- Opening Delimiter -

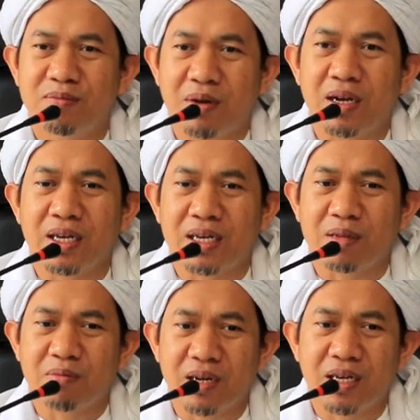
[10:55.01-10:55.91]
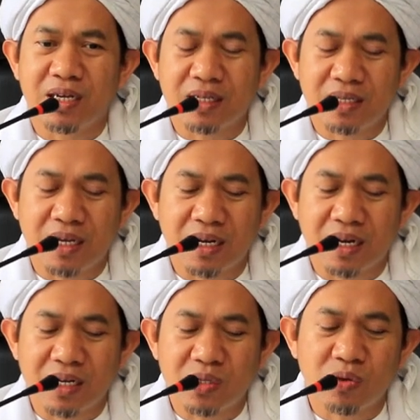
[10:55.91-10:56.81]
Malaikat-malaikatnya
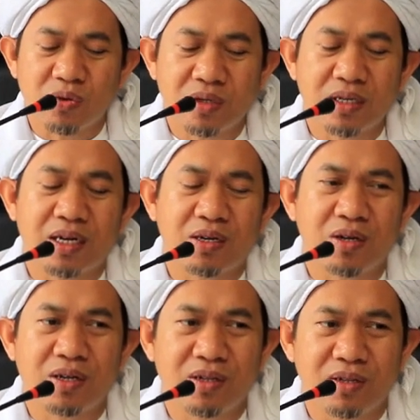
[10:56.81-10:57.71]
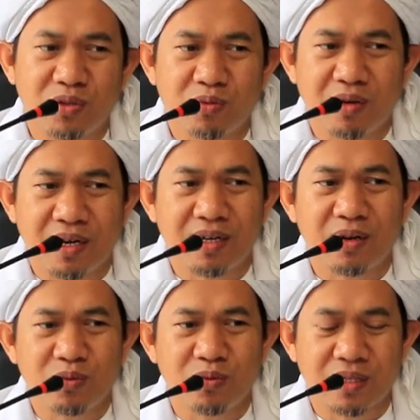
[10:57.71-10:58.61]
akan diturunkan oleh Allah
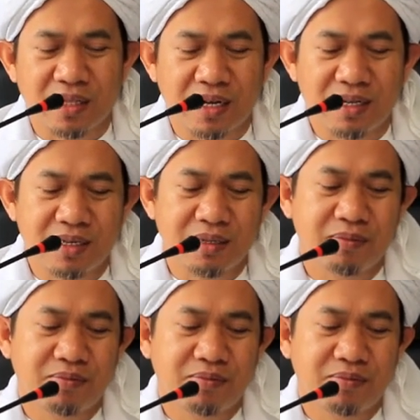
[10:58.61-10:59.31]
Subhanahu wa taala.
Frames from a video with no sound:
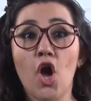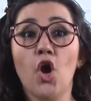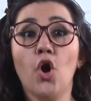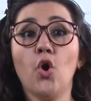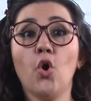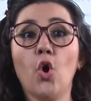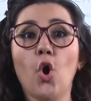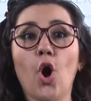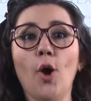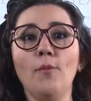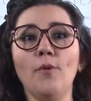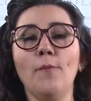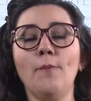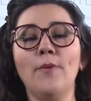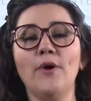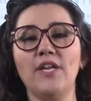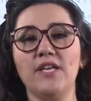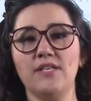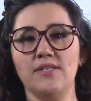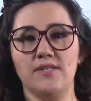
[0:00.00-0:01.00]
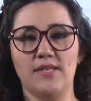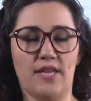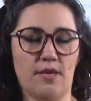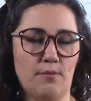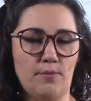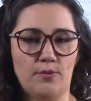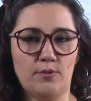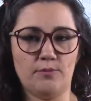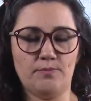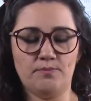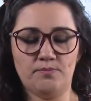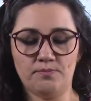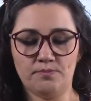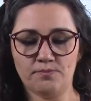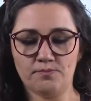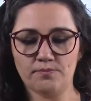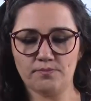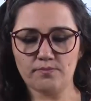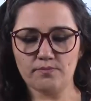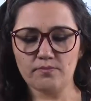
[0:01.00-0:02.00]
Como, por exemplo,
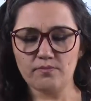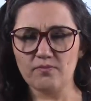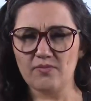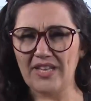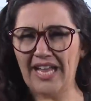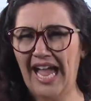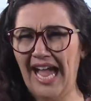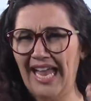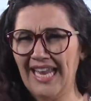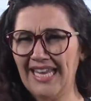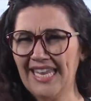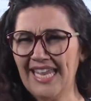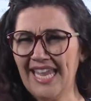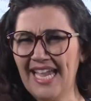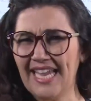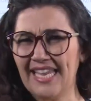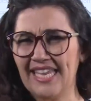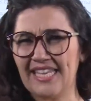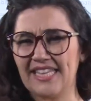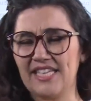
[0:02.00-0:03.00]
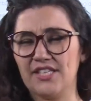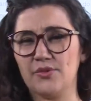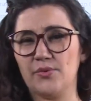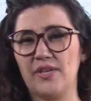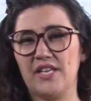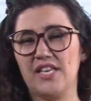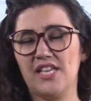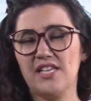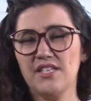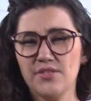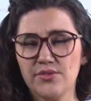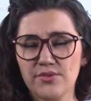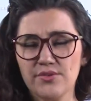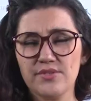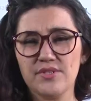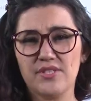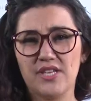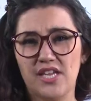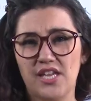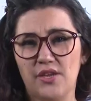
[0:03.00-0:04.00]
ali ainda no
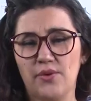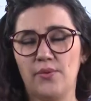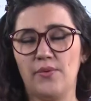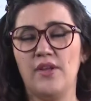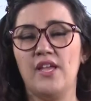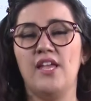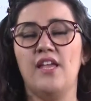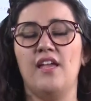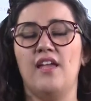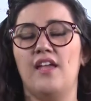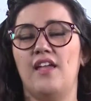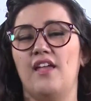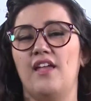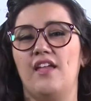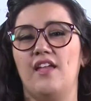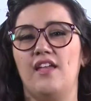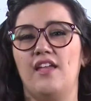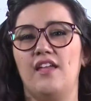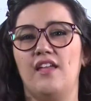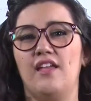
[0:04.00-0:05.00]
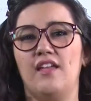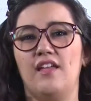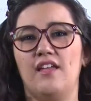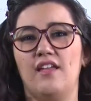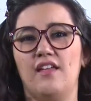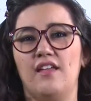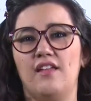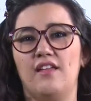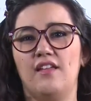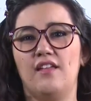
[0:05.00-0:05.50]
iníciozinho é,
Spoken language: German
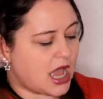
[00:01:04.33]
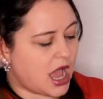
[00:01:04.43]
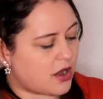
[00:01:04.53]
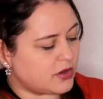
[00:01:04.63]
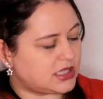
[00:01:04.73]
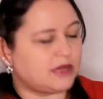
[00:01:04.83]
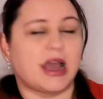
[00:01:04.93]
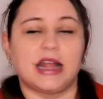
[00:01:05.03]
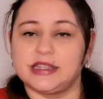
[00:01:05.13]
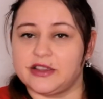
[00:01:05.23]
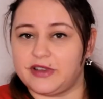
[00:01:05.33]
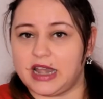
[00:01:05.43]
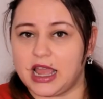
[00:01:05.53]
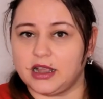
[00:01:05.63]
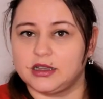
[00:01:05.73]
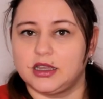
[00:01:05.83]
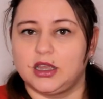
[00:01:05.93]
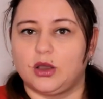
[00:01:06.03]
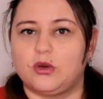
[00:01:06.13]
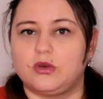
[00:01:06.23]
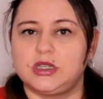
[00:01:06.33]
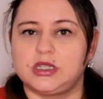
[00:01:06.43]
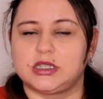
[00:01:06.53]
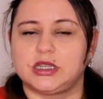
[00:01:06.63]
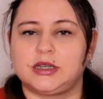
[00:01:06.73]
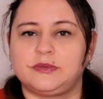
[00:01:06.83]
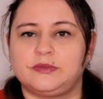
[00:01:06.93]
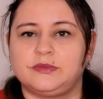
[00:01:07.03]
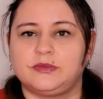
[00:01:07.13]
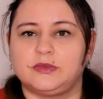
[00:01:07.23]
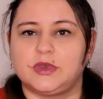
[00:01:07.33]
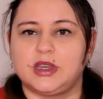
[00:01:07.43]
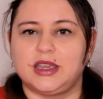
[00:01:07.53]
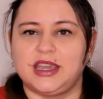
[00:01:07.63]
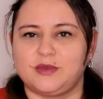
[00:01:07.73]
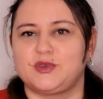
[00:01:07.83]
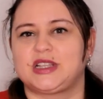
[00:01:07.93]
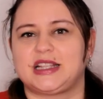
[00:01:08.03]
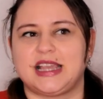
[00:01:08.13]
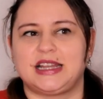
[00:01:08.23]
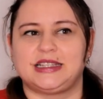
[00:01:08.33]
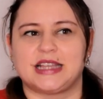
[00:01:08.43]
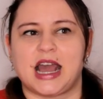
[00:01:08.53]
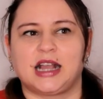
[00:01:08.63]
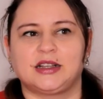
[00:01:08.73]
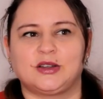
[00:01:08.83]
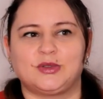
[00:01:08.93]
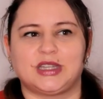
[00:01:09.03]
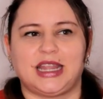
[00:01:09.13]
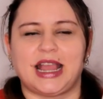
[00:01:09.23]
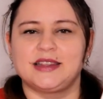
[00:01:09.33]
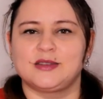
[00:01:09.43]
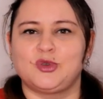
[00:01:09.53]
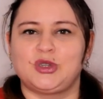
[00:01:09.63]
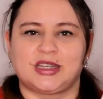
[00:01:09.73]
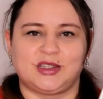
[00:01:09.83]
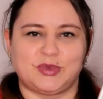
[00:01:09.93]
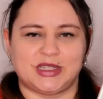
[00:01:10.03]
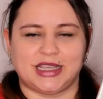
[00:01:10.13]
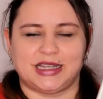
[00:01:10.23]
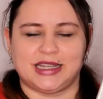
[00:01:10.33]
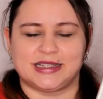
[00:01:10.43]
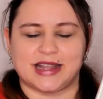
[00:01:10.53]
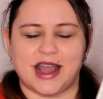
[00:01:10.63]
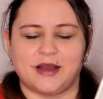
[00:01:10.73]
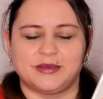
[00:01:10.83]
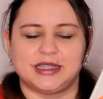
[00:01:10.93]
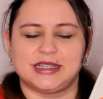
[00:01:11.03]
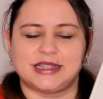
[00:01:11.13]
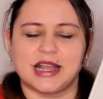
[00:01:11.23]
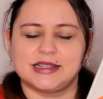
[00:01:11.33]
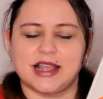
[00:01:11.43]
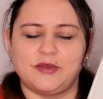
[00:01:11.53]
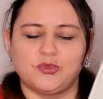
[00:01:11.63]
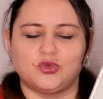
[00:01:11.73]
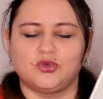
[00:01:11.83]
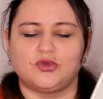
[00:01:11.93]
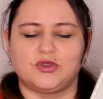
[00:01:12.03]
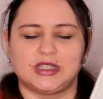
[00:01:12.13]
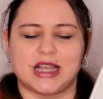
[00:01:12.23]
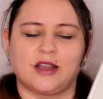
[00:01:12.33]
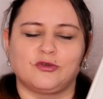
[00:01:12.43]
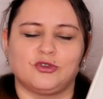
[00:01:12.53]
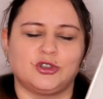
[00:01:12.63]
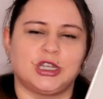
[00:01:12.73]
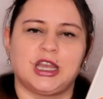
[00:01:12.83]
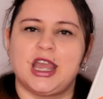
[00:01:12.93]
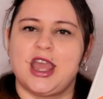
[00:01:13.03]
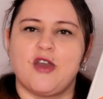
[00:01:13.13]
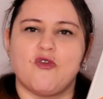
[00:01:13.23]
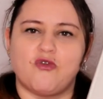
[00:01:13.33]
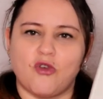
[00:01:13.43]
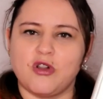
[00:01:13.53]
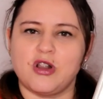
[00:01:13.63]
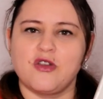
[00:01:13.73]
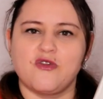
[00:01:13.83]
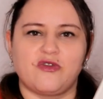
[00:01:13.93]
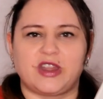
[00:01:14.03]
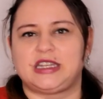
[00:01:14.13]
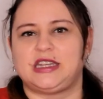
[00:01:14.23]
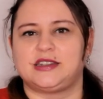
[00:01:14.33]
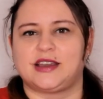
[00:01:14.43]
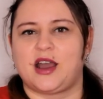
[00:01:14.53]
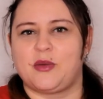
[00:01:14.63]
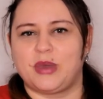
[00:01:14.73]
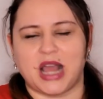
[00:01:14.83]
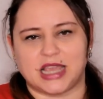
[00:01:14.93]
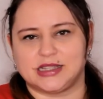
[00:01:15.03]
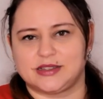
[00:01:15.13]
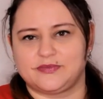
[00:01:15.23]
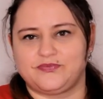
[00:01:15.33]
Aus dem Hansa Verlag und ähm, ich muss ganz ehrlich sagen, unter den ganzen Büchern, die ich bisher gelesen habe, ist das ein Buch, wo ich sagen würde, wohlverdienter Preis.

- Closing Delimiter -

[Work task]: The expected answer is an unaltered copy of the listing, images removed.

[Task output]:
[10:55.01-10:55.91]
[10:55.91-10:56.81]
Malaikat-malaikatnya
[10:56.81-10:57.71]
[10:57.71-10:58.61]
akan diturunkan oleh Allah
[10:58.61-10:59.31]
Subhanahu wa taala.
Frames from a video with no sound:
[0:00.00-0:01.00]
[0:01.00-0:02.00]
Como, por exemplo,
[0:02.00-0:03.00]
[0:03.00-0:04.00]
ali ainda no
[0:04.00-0:05.00]
[0:05.00-0:05.50]
iníciozinho é,
Spoken language: German
[00:01:04.33]
[00:01:04.43]
[00:01:04.53]
[00:01:04.63]
[00:01:04.73]
[00:01:04.83]
[00:01:04.93]
[00:01:05.03]
[00:01:05.13]
[00:01:05.23]
[00:01:05.33]
[00:01:05.43]
[00:01:05.53]
[00:01:05.63]
[00:01:05.73]
[00:01:05.83]
[00:01:05.93]
[00:01:06.03]
[00:01:06.13]
[00:01:06.23]
[00:01:06.33]
[00:01:06.43]
[00:01:06.53]
[00:01:06.63]
[00:01:06.73]
[00:01:06.83]
[00:01:06.93]
[00:01:07.03]
[00:01:07.13]
[00:01:07.23]
[00:01:07.33]
[00:01:07.43]
[00:01:07.53]
[00:01:07.63]
[00:01:07.73]
[00:01:07.83]
[00:01:07.93]
[00:01:08.03]
[00:01:08.13]
[00:01:08.23]
[00:01:08.33]
[00:01:08.43]
[00:01:08.53]
[00:01:08.63]
[00:01:08.73]
[00:01:08.83]
[00:01:08.93]
[00:01:09.03]
[00:01:09.13]
[00:01:09.23]
[00:01:09.33]
[00:01:09.43]
[00:01:09.53]
[00:01:09.63]
[00:01:09.73]
[00:01:09.83]
[00:01:09.93]
[00:01:10.03]
[00:01:10.13]
[00:01:10.23]
[00:01:10.33]
[00:01:10.43]
[00:01:10.53]
[00:01:10.63]
[00:01:10.73]
[00:01:10.83]
[00:01:10.93]
[00:01:11.03]
[00:01:11.13]
[00:01:11.23]
[00:01:11.33]
[00:01:11.43]
[00:01:11.53]
[00:01:11.63]
[00:01:11.73]
[00:01:11.83]
[00:01:11.93]
[00:01:12.03]
[00:01:12.13]
[00:01:12.23]
[00:01:12.33]
[00:01:12.43]
[00:01:12.53]
[00:01:12.63]
[00:01:12.73]
[00:01:12.83]
[00:01:12.93]
[00:01:13.03]
[00:01:13.13]
[00:01:13.23]
[00:01:13.33]
[00:01:13.43]
[00:01:13.53]
[00:01:13.63]
[00:01:13.73]
[00:01:13.83]
[00:01:13.93]
[00:01:14.03]
[00:01:14.13]
[00:01:14.23]
[00:01:14.33]
[00:01:14.43]
[00:01:14.53]
[00:01:14.63]
[00:01:14.73]
[00:01:14.83]
[00:01:14.93]
[00:01:15.03]
[00:01:15.13]
[00:01:15.23]
[00:01:15.33]
Aus dem Hansa Verlag und ähm, ich muss ganz ehrlich sagen, unter den ganzen Büchern, die ich bisher gelesen habe, ist das ein Buch, wo ich sagen würde, wohlverdienter Preis.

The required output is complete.